Music

Welcome to another installment of Cultural Sommelier. This week’s pairing includes two works of salacious, polarizing social critique: Mary Harron’s 2000 film, American Psycho, and Kanye West’s 2013 album, Yeezus.

“I think my mask of sanity is about to slip.”

American Psycho, based on the controversial Bret Easton Ellis novel of the same name, was a project that was passed around for years, from the likes of Oliver Stone to David Cronenberg, until it finally landed in the hands of director Mary Harron. Harron was a curious but decidedly brilliant choice for a number of reasons.  

For one thing, she only had one film under her belt, the indie I Shot Andy Warhol, which won some acclaim but wasn’t really a critical darling. What truly made her an interesting choice, however, was the fact that she was a female director tackling material that could be seen as aggressively masculine and misogynistic. Ellis’s satirical portrait of ’80s yuppie culture, with the wealthy investment banker/bloodthirsty serial killer Patrick Bateman at its center, portrays women as either vapid pill-poppers, prostitutes, bothersome fiancées/girlfriends, or victims of sexual abuse/violence.

 

 

Unfortunately, more often than not, when a work of fiction includes offensive material, it’s seen as a celebration or endorsement, rather than a mere depiction or means of social critique. Fortunately, Harron saw the potential in the provocative material of American Psycho and let it fly, employing it as a way of cutting through the petty neuroses, superficiality, and bullshit masculinity of the male characters. The film’s cold, sleek sense of Kubrickian remove only enhances the material, emotionally distancing the audience from these despicable characters and leaving us at a better place to observe and dissect them.  It also ends up being utterly, disturbingly hilarious.

 

 

At the center of American Psycho‘s extended cast of sophisticated/soulless characters sits Patrick Bateman, brilliantly played by Christian Bale. Patrick is successful, eats at the trendiest of restaurants, and just so happens to be a mass-murderer fueled by insanity, vanity, anxiety, and delusion. Superficial status markers can send him over the deep end, from dinner reservations to business cards.  

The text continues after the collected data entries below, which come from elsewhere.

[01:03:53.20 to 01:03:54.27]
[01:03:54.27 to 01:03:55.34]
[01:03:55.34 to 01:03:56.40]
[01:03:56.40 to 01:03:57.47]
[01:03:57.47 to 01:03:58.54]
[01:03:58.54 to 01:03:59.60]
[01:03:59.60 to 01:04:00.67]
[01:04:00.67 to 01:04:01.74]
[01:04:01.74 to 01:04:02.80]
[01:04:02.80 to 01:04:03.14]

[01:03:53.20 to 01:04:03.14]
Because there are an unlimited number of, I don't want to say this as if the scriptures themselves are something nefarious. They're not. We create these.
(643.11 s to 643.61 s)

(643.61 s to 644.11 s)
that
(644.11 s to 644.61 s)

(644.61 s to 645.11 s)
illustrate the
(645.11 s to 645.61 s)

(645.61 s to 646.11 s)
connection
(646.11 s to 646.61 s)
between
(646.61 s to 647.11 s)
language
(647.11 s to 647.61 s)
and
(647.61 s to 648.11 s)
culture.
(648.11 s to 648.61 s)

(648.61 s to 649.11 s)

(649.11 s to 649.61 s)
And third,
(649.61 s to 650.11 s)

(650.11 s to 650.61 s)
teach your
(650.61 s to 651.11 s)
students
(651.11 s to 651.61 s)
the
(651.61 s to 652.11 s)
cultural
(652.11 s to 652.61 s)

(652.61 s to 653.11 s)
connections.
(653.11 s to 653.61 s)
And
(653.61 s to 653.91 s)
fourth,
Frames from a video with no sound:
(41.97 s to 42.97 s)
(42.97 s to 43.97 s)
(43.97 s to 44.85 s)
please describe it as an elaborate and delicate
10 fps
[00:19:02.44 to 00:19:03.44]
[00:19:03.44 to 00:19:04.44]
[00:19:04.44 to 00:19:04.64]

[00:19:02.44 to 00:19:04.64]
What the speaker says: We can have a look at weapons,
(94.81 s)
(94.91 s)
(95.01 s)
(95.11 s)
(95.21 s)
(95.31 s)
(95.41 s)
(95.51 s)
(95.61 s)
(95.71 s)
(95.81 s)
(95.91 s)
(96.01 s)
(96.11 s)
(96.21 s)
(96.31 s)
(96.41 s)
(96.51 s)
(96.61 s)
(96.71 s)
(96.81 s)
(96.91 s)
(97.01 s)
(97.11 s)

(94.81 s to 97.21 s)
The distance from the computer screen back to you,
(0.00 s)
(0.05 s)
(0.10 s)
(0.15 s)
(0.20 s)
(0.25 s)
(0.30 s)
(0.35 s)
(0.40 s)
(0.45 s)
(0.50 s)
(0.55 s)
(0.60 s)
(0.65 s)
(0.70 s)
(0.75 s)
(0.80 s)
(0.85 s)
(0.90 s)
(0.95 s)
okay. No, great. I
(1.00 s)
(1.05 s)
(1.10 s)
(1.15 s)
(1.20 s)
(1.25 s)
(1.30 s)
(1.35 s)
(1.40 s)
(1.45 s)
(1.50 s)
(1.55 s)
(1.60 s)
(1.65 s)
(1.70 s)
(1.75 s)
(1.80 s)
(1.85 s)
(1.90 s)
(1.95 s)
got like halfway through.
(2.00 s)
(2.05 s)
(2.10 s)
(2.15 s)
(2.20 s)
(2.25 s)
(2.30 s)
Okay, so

He hides a deep misanthropy beneath a pearly white smile and a stylish suit, endlessly judging and competing against his colleagues and “friends.” He is a man who is losing control. He is, in a sense, just like all of us, except he’s driven almost entirely by id. What would we all be like without ego? Patrick Bateman may be the answer. He is a representation of humans at their worst, acting on the darkest of impulses.

“I am a god!”

 

 

Before Kanye West’s 2013 album was released, there were rumors that the album would be called ‘Black American Psycho.’ While those rumors were quickly shot down, it is certainly telling, particularly after you see the promo video for Yeezus, which is essentially a shot-for-shot remake of the iconic ax murder scene in American Psycho. This time around, however, the “actors” are E! stars and the topic of discussion isn’t Huey Lewis and the News but a Mr. Kanye West.

 

 

Yeezus is one of most deliberately provocative albums of all time from the most provocative artist of his time, from its title to track titles like “Black Skinhead” down to its subject matter, which ranges from comparing apartheid to courtside seating at a basketball game to salacious remarks like, “put my fist in her like a civil rights sign.” The album is an attack on all fronts, combative and perverse, driven by aggression, egomania, and male id.  It takes what everyone seems to dislike about Kanye West and puts it front-and-center, almost challenging them to enjoy it. And the music itself certainly helps, serving up an aural assault of the highest order, composed of harsh, razor-sharp beats and a cool sense of minimalism.

 

 

Despite receiving a mix of praise and scorn upon its release, Yeezus has generally come to be seen as a modern masterpiece, but you may wonder why.  Why did a film like American Psycho (which deals in many similar ideas and themes) receive more scorn than praise, while Yeezus received more praise than scorn? I have an idea why.

In my opinion, Kanye West has the sensibilities less of a rapper and more of a film director. His true gift is his ability to bring together many disparate elements into a vision wholly his own, with a keen focus on style, tone, and evocative mood and imagery. Each of his albums can be seen as a film that he has written, directed, and starred in, playing a different role each time.  In Yeezus, he plays a hostile caricature of himself, an unrestrained id that can be nasty, terrifying, and funny.  

Much of that could be ascribed to the character of Patrick Bateman, but unlike Bateman, the “Kanye West” in Yeezus is also driven by a righteous rage fueled by race. Bateman is a portrait of young white privilege, while West is a portrait of a man who pulled himself up by his bootstraps and developed a taste for wealth and power and later received it. Despite this fact, he is still forced to grapple with racism and questions of race, questions which he is certainly not afraid to ask.

Kanye West works with a purpose, with Yeezus as a depiction (and not a celebration) of a man being pushed to the breaking point by the claustrophobic structures of a white America. The “Kanye West” in Yeezus may resemble the character of Patrick Bateman in some respects, but Bateman lacks something that West knows far too well: humanity.